In a separate panel session, Heather Weltin (University of Wisconsin-Madison), Kristine Mogle (Drake University), and Kelly Smith (Eastern Kentucky University) discussed the pros and cons of CCC’s “Get It Now.” Pros include: “instant” access to articles (depending on mediated/unmediated), access to nearly 10,000 journals, fixed fee per article, and an alternative to paying royalties plus IFM when the Rule of 5 is exceeded. Cons include: cost per article, the need for exact citations/ISSNs in a request (otherwise, a tab in ILLiad won’t appear for ILL staff), and the possibility for duplicate orders and abuse through both mediated and unmediated PPV. Libraries using any of the vendors seemed to prefer mediated access, where all article requests are routed through ILL, matched against the library’s holdings by ILL staff, and then depending on local holdings, either purchased through a vendor or cancelled. The PPV model is beneficial to our patrons in a number of ways; first, access to articles occurs within minutes, as opposed to the days or weeks it could take a request to make its way through a lending string. Second, when we exceed the Rule of 5, ILL won’t pay copyright royalties as well as IFM costs assessed by lending libraries to acquire an article (both can exceed $30). Third, ILL staff aren’t sending requests for electronic journals and materials that, due to licensing agreements, lending libraries can’t send. The downside to all of this is that publishers will probably be less likely to work with libraries in allowing ILL of electronic materials, and libraries may lose all bargaining rights. As a result, ILL could become a purchase-only service, as opposed to a resource sharing service.

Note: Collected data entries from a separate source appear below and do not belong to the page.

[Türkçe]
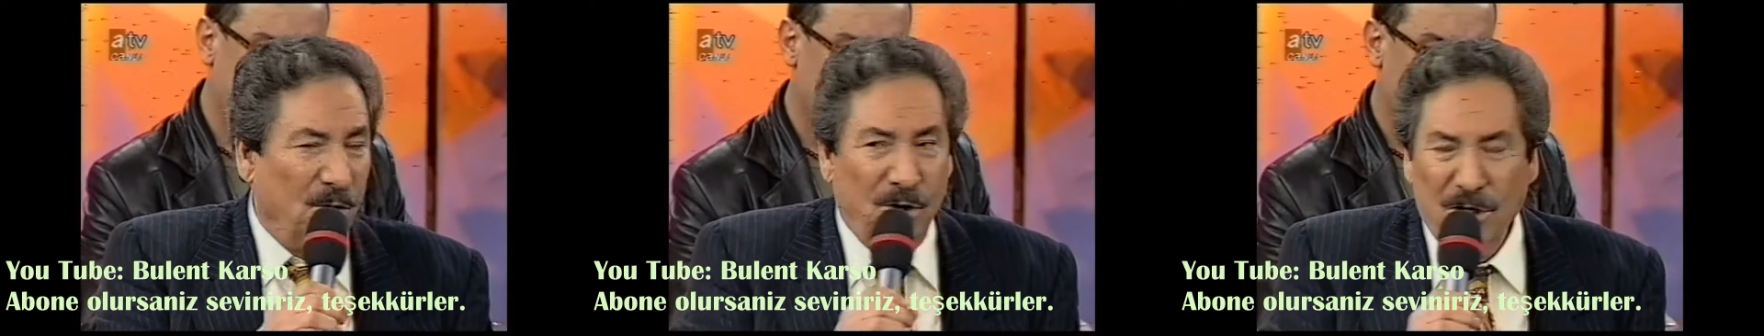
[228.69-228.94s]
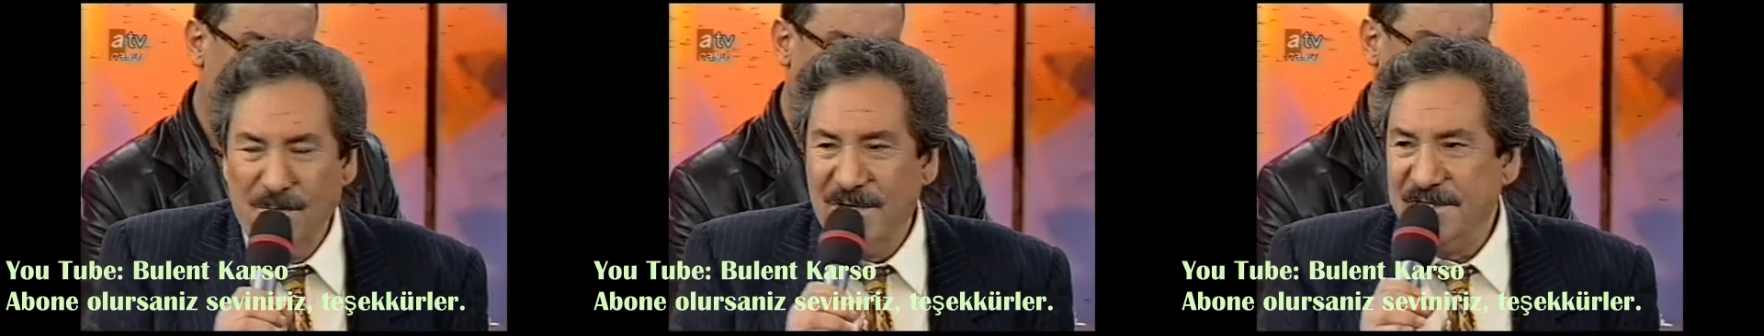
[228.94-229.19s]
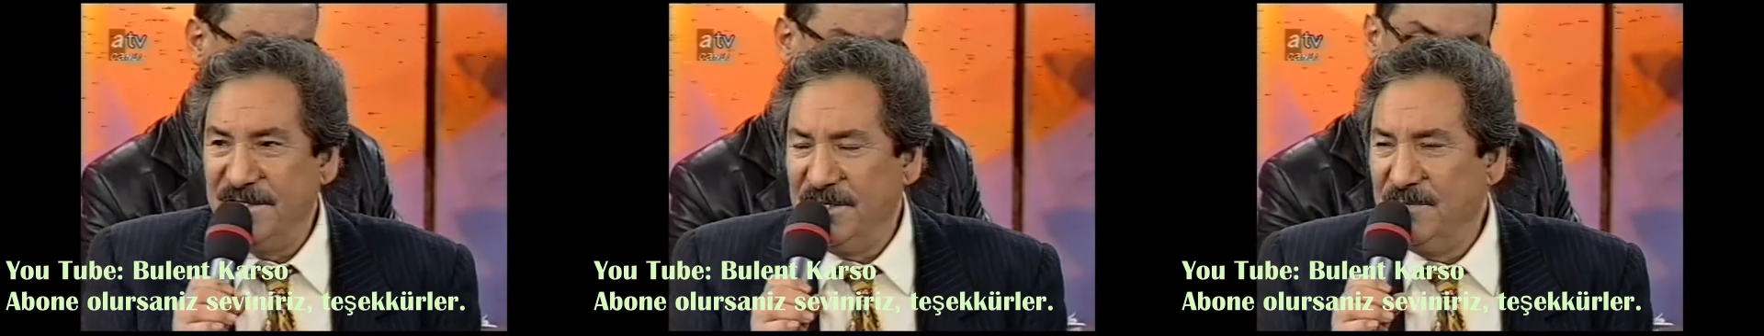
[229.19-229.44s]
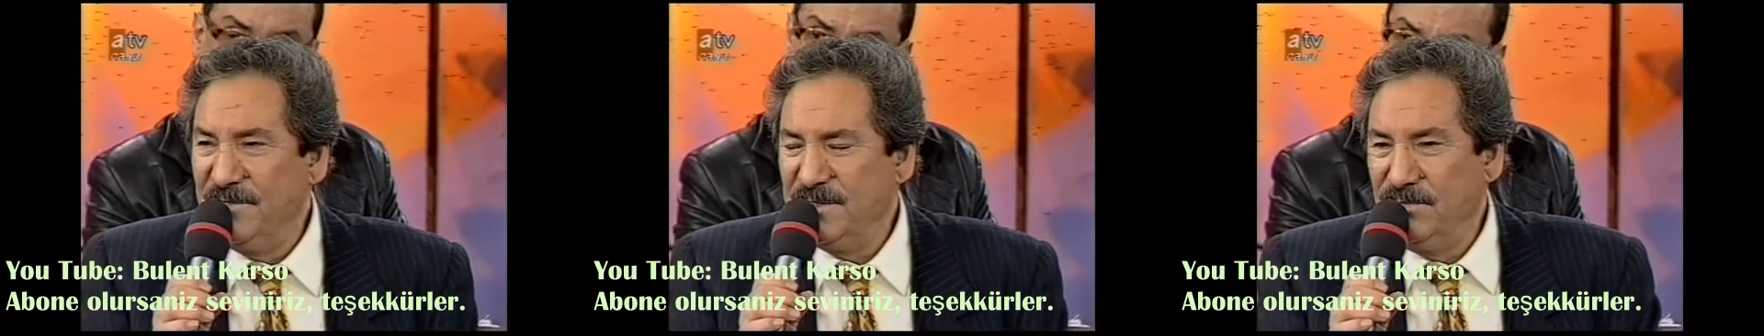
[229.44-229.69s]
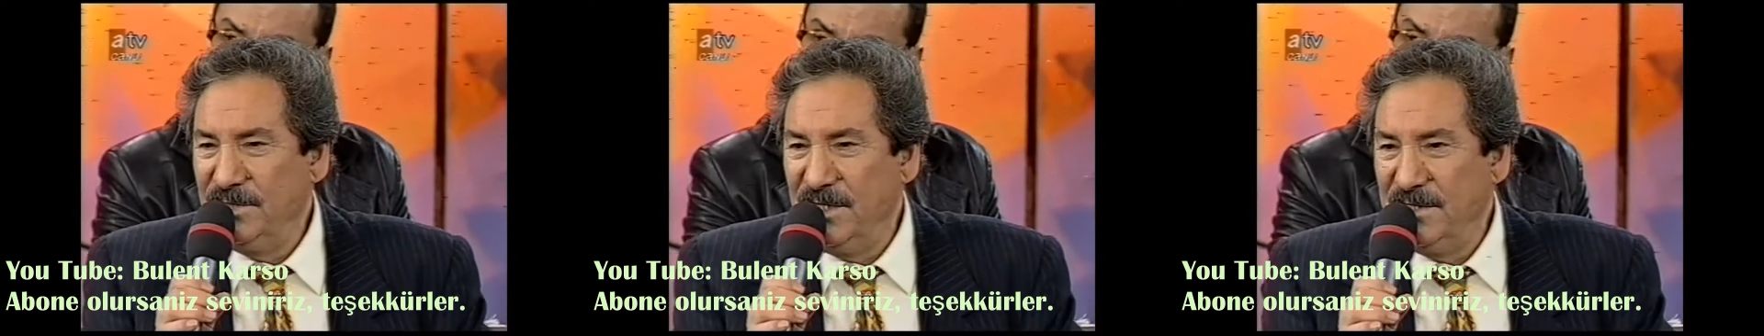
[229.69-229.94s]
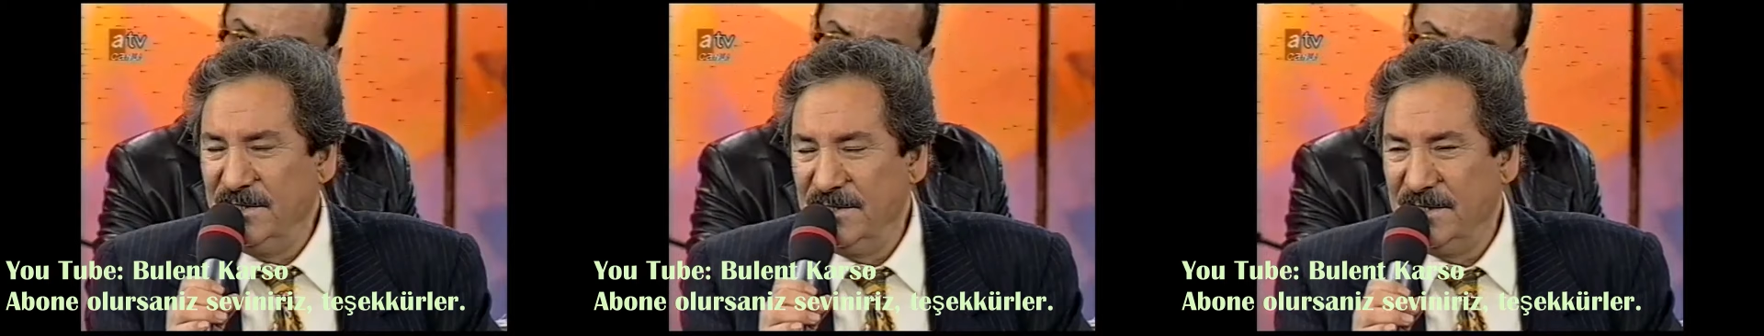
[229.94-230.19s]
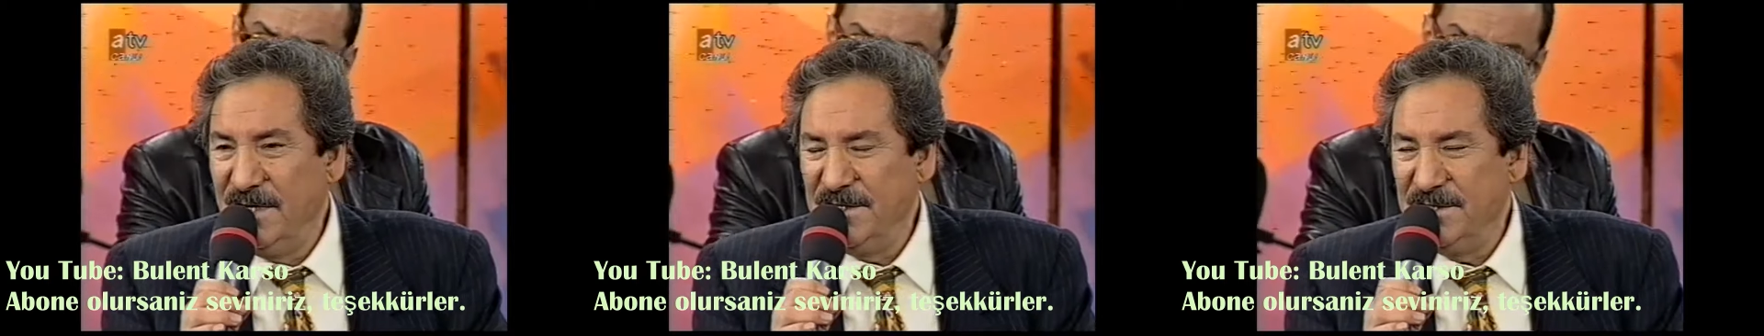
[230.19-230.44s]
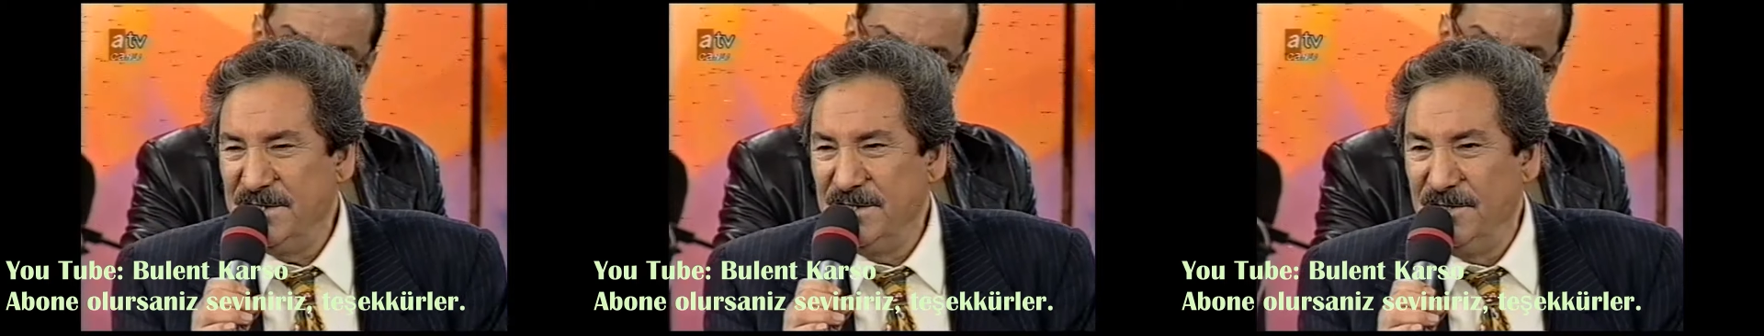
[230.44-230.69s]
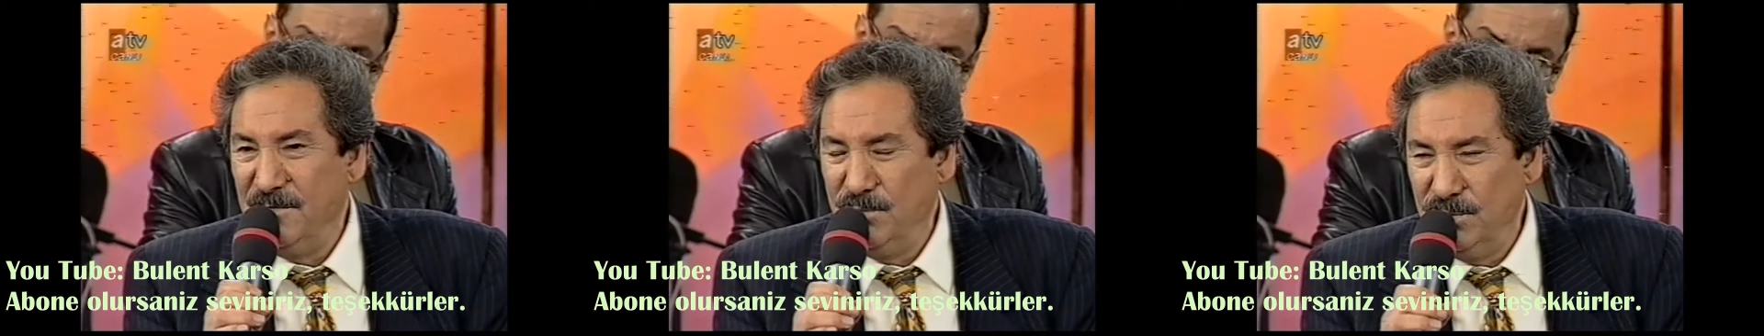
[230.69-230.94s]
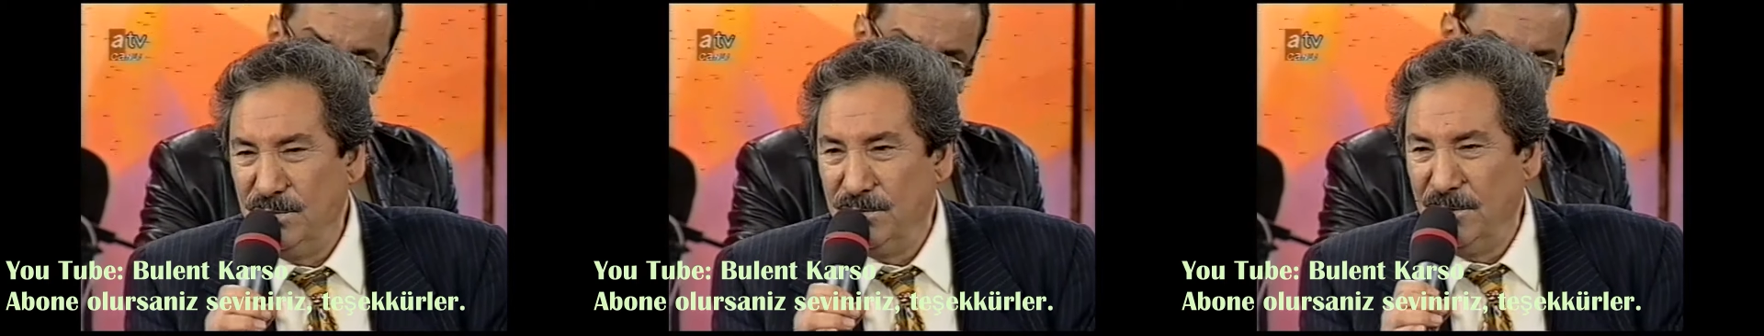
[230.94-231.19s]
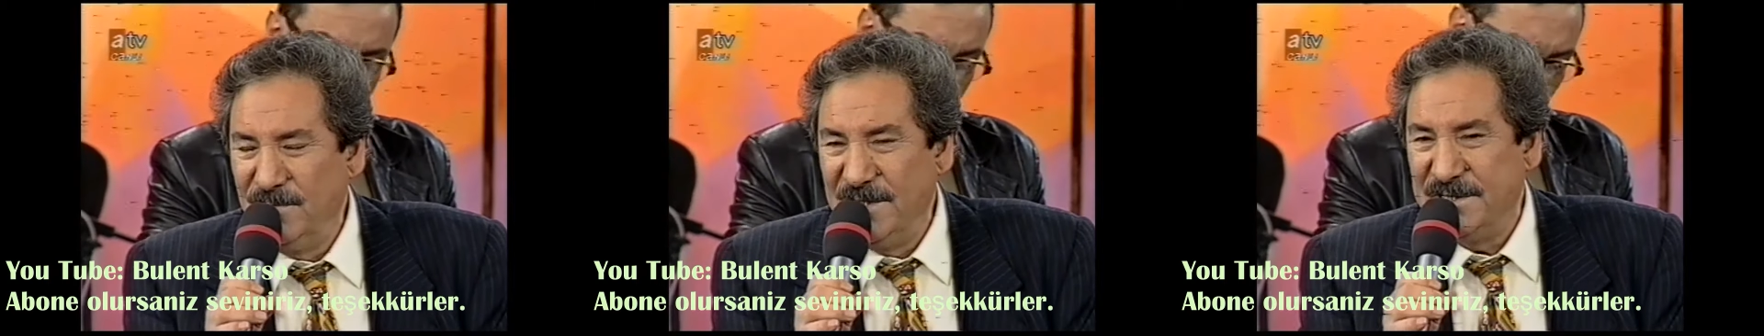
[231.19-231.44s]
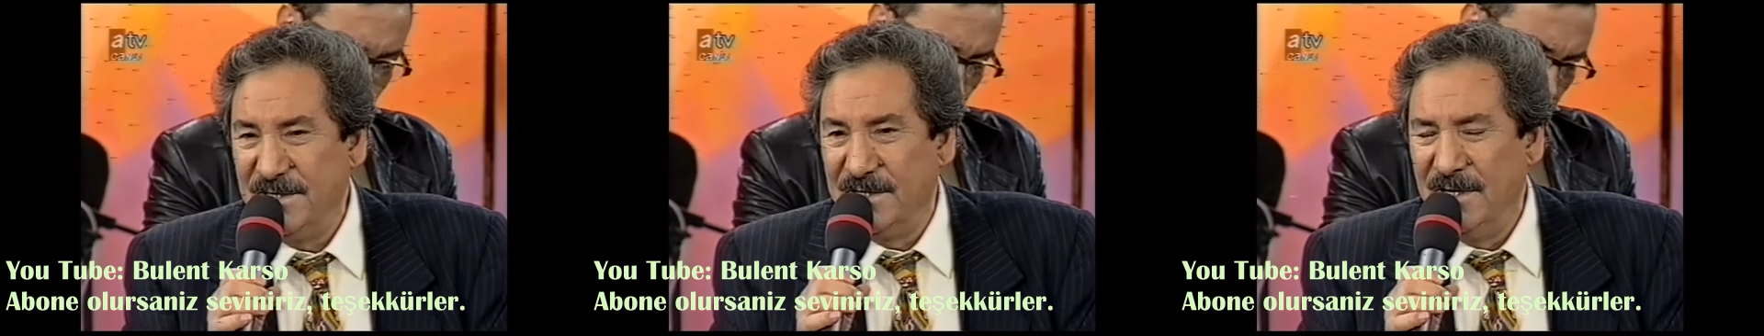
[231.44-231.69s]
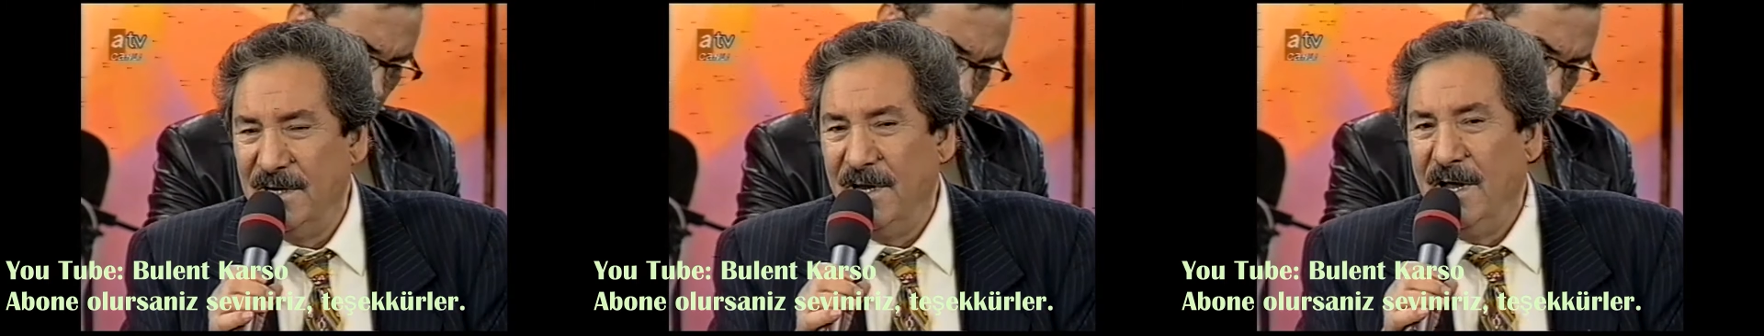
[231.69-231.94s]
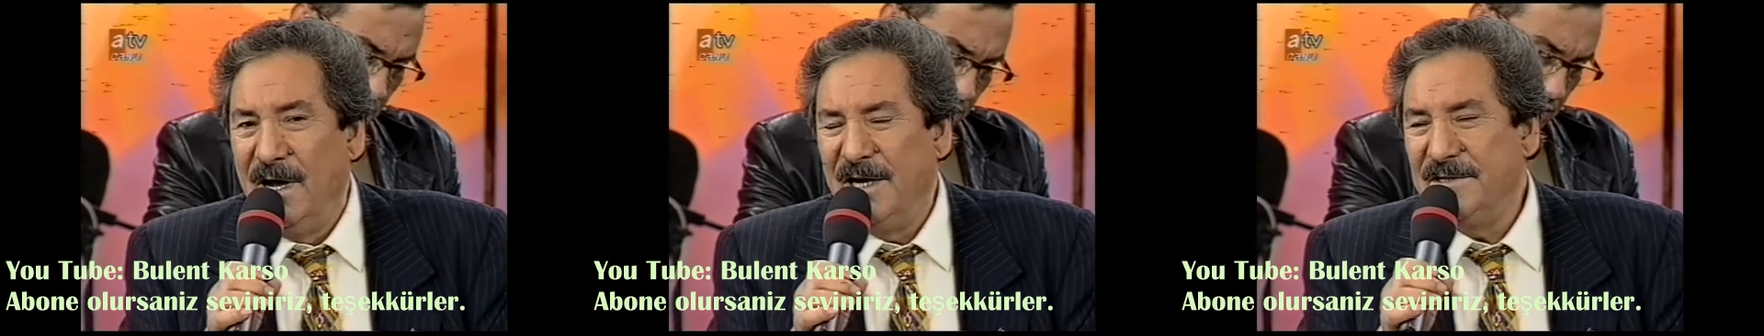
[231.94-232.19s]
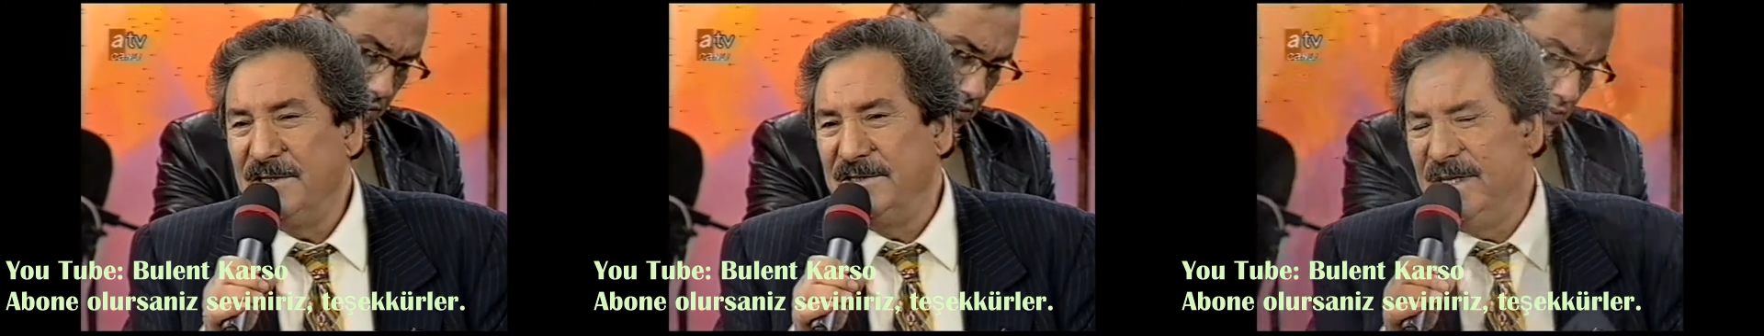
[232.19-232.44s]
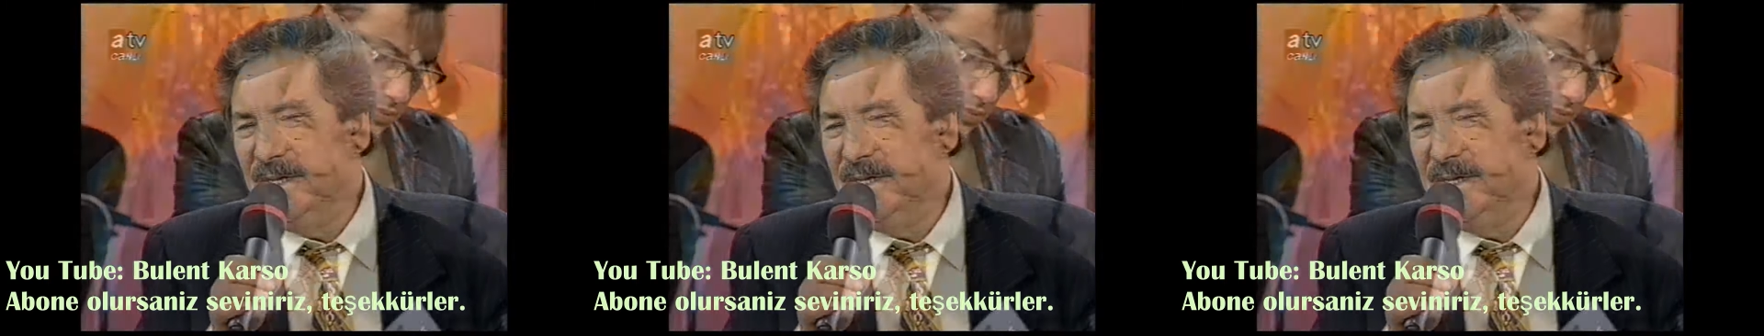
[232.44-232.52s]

Olmaz yani biz bunların karşısında bugün olmazsak artık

On Friday morning, following OCLC’s update and breakfast, Ellen and I presented “Preserving and Sharing: Bridging the Gap between ILL and Special Collections.” We discussed the history of filling ILL requests for Special Collections materials and unveiled our Scan-On-Demand ILLiad Addon, which Kevin Gilbertson created to help us streamline our request process. Our presentation generated a lot of conversation about the challenges both Special Colletions and ILL face in filling these requests. As always, we’re extremely grateful to our Special Collections staff for their willingness to fill so many of the requests we send their way, and for their time in helping to create a more efficient solution for both departments!